The story of the Gore campaign so far can be summed up with a word from the vocabulary of financial market watchers: “underperform.” Except for the heady weeks following a very successful Democratic convention, when it looked like Mr. Gore might be turning the corner and opening up a lead against George W. Bush that was more than a post-convention bounce, Mr. Gore has simply not done as well as he ought to, given the givens.

Take the Battleground poll, a bipartisan effort of Democratic pollster Celinda Lake and GOP pollster Ed Goeas. They have been doing a daily tracking poll since early September. Their head-to-head numbers have often read more favorably for Mr. Bush than Mr. Gore, but their current assessment, which puts Mr. Bush up 41-36, is consistent with other current polls.

The Battleground poll has also asked a generic question about voter’s presidential preference: Would they vote for a Democrat or a Republican candidate for president? Yesterday’s poll result was 43-42 in favor of the Democratic candidate, and in general since September, this generic split has been very even. It’s hard to avoid the conclusion that to voters, a Democratic presidential candidate is more attractive in theory than in the particular case of Mr. Gore.

Similarly, voters seem rather firmly attached to the view that Democrats do a better job handling most issues, from education and the environment to health care, Social Security and the economy. Mr. Gore even runs very close to Mr. Bush on that old GOP stalwart, tax cuts. And Republicans experienced a moment of uncomprehending agony in late August, when Mr. Gore actually edged out Mr. Bush on “upholding moral values” (Mr. Bush has since regained the edge there). For Republicans, national defense has been one of the rare bright spots in the mix.

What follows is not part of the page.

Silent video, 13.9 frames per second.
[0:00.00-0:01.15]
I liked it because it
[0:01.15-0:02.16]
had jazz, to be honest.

And yet: Mr. Gore has not managed to turn these specific advantages, running nearly across the board, into support for his own candidacy. Until very recently in the campaign season, as events in the Mideast have taken an alarming turn, the backdrop of the election has been unprecedented peace and prosperity. In such a crisis-free environment, why wouldn’t a candidate whose views voters say they favor on issues attract commensurate support?

Moreover, Mr. Gore is running toward the center, not as a liberal. He has taken a surprisingly low-key approach on gun control, for example. It’s clear he knows that members of the National Rifle Association are lost to him, but in his reassurances to sportsmen and even those who have guns in their homes for protection that he has no designs on them, he seems to be reaching well to the right of his party mainstream. Similarly in the case of capital punishment. Opponents of execution in his own party have been free with advice on how Mr. Gore might zing Mr. Bush on the subject, but Mr. Gore has not done so, instead stressing his support for the death penalty. Nor, in the end, is paying off the national debt, the centerpiece of Mr. Gore’s economic plan, exactly a liberal cause. Yet this “New Democrat” reach to the center has not sealed the deal for Mr. Gore.

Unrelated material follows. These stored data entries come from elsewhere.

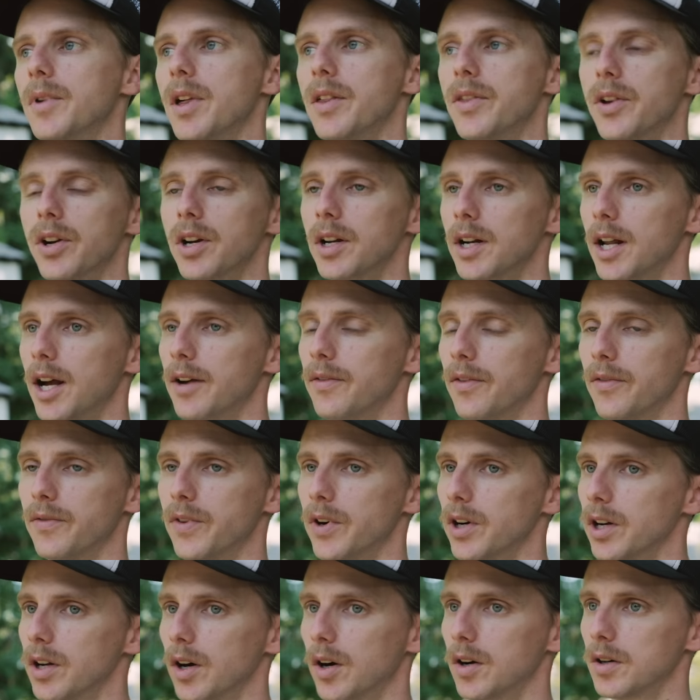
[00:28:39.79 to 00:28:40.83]
They're going to have a
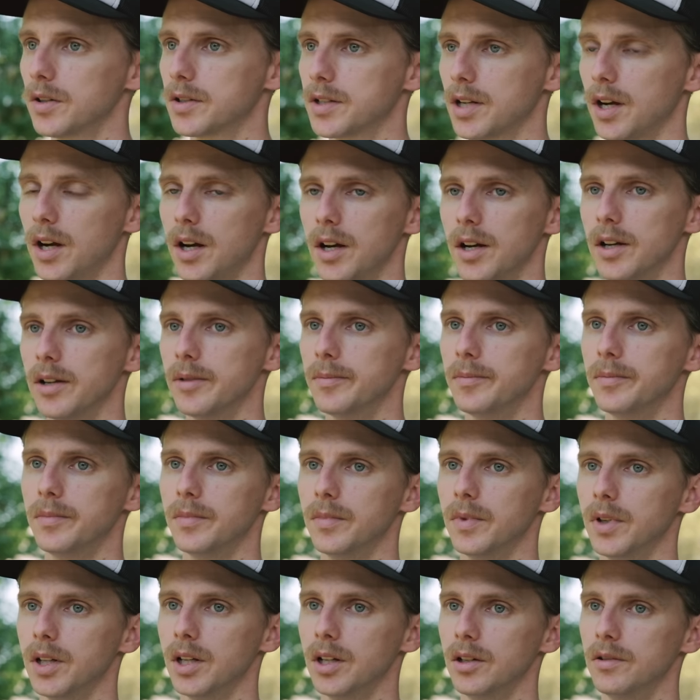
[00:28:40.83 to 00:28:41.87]
very hard time
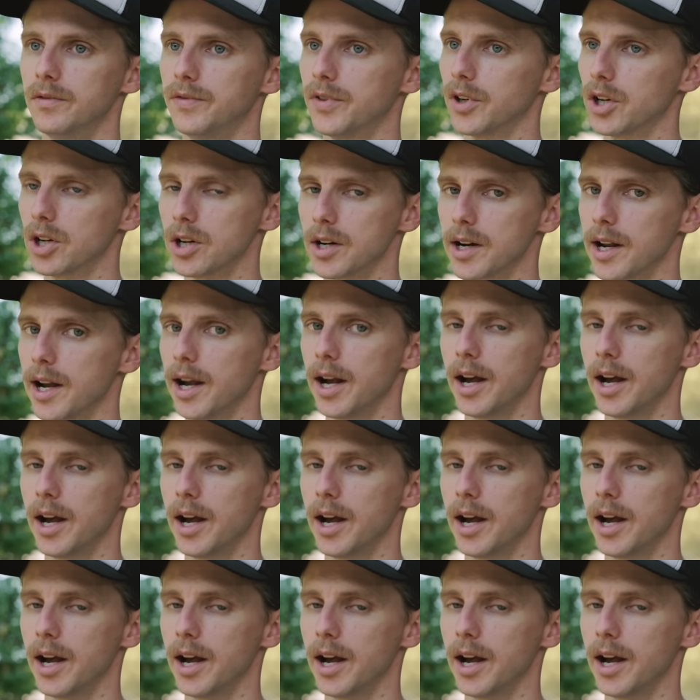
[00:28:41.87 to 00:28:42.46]
figuring out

And then there are the political scientists, all of whose election models (based on economic conditions, etc.) predict a Gore victory, and a strong one at that. By now, one would have expected to see signs of the gathering momentum of such a victory. They aren’t there.

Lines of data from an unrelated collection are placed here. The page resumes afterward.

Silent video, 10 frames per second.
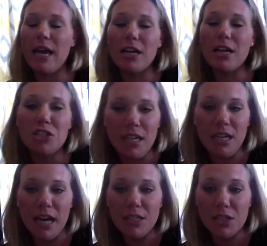
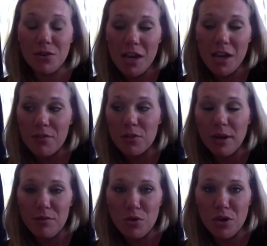actually don't have the
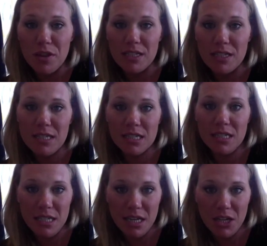red anymore. That's
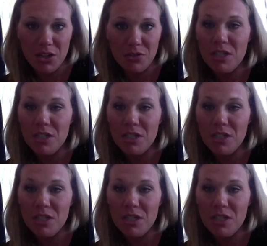discontinued.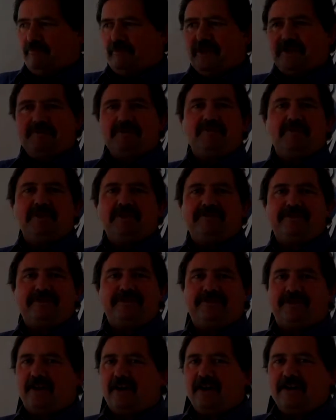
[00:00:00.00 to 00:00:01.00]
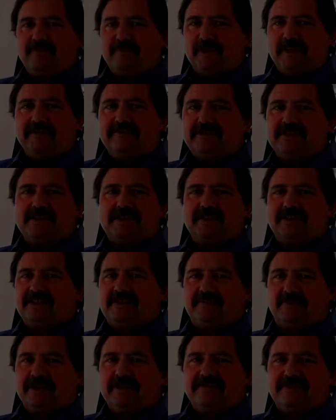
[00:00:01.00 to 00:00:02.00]
maybe benefit 5, benefit 6,
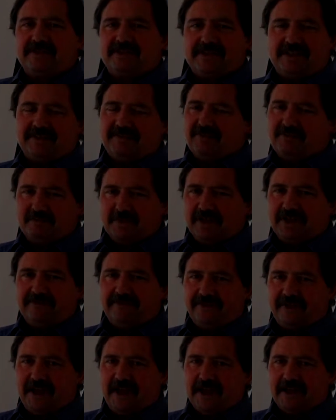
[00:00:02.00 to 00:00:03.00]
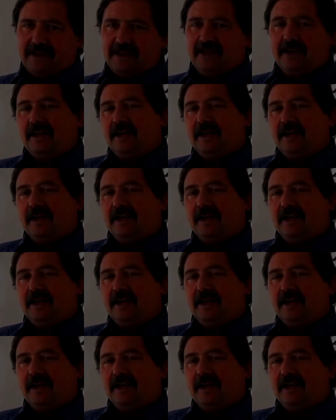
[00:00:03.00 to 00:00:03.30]
benefit 7, benefit 8.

And let me add a personal note. I wrote an article in the Weekly Standard in June 1999 called “It’s the Dukakis Campaign, Stupid,” explaining how much a Bush-Gore 2000 matchup theoretically resembled the Michael Dukakis-George Bush matchup of 1988, with the partisan roles reversed. It showed how formidable a sitting vice president operating in good economic times could be, particularly against a relatively inexperienced opponent from a state known for tilting farther to the right than the country as a whole (as Mr. Dukakis’ Massachusetts tilts farther left). Mr. Gore has been unable to follow this model so far, and there should have been signs of his ability to do so long before now.

What lies behind Mr. Gore’s underperformance to date? Possibly, it’s personal; the national news media long ago came to the consensus judgment that Mr. Gore is not very likeable, in contrast to Mr. Bush.

Possibly, it’s about misjudging the political center. While Democrats correctly believe that the American people had little stomach for revolutionary Republicanism of 1995-96 fame, there is a substantial amount of conservative territory short of revolution – territory that is not, perhaps, understood well by Democrats, in much the way that Third Way politics is not well understood by Republicans. Perhaps when people add up the edge Mr. Gore enjoys on a long string of issues, the sum is a bigger government than they want.

Possibly, it’s a matter of a misreading of the times. Why was Mr. Gore unable to claim an incumbent’s credit for peace and prosperity? Maybe Americans don’t much credit the Clinton administration for the good times – or regard the administration’s claims as exaggerated.

Mr. Gore has three weeks to figure it out and fix it, lest the recriminations start in earnest.